Skip to content

Add opt-in FP8 DiT TensorRT engine for SA3-medium#47

Draft
ryanontheinside wants to merge 1 commit into
Stability-AI:mainfrom
ryanontheinside:feat/dit-fp8
Draft

Add opt-in FP8 DiT TensorRT engine for SA3-medium#47
ryanontheinside wants to merge 1 commit into
Stability-AI:mainfrom
ryanontheinside:feat/dit-fp8

Conversation

@ryanontheinside

Copy link
Copy Markdown

DRAFT: FP8 DiT TensorRT engine (opt-in, ~1.8x per step, ~2.5x batched throughput)

Draft. The dit_fp8.onnx artifact is not yet published to HuggingFace, so
this PR lands the build recipe and the --precision fp8 wiring for review; the
consumer paths 404 until a producer run uploads the ONNX (see Status below).

Adds an optional FP8 GEMM-trunk TensorRT engine for the SA3-medium DiT, on top
of the existing FP16-mixed recipe. The DiT step is the inner loop of the
pingpong sampler, so this is the highest-leverage place to cut latency. The
engine keeps FP32 inputs/outputs, so it is a drop-in swap for the FP16-mixed
engine at inference (sa3_trt --precision fp8), pairing an FP8 DiT with the
existing FP16-mixed decoder.

Why FP8 here (and why batching is the larger win)
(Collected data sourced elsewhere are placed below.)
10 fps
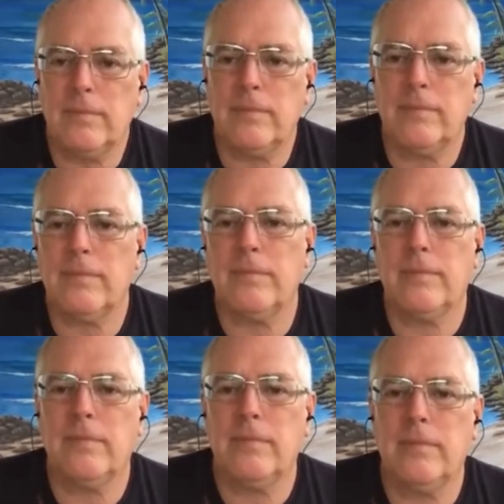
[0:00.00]

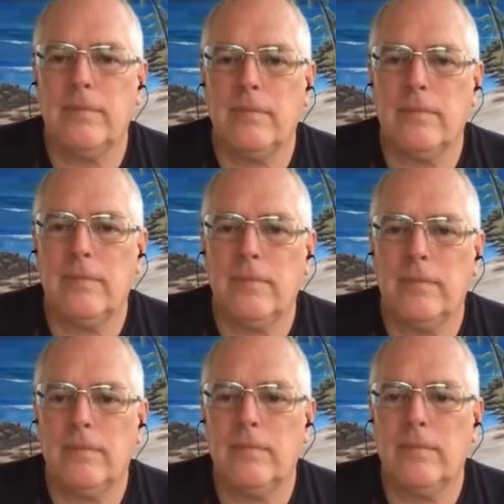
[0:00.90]

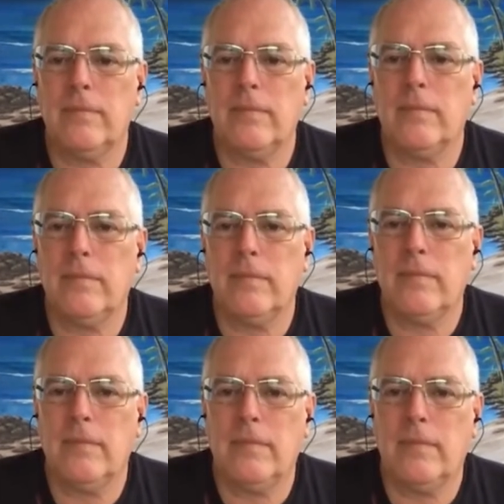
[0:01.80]

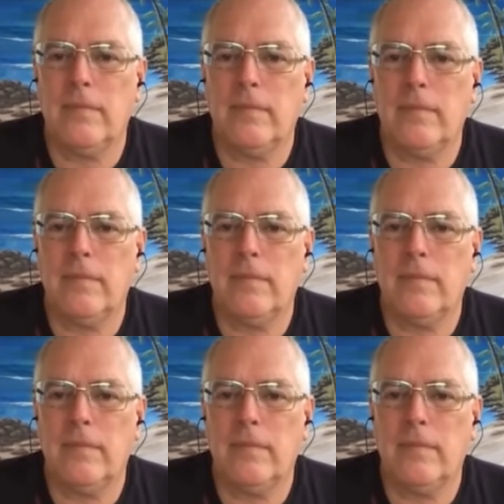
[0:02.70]
No words are spoken by the person on screen.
The FP16-mixed DiT engine is compute-saturated: a single batched forward barely
amortizes (<=1.09x at B=4), so a ring-buffer pipeline at depth > 1 hits a flat
throughput ceiling. FP8 cuts per-row GEMM compute ~1.8x, which frees the SM
throughput the FP16 engine saturated, so batching amortizes.

The recipe (why it is more than mtq.quantize)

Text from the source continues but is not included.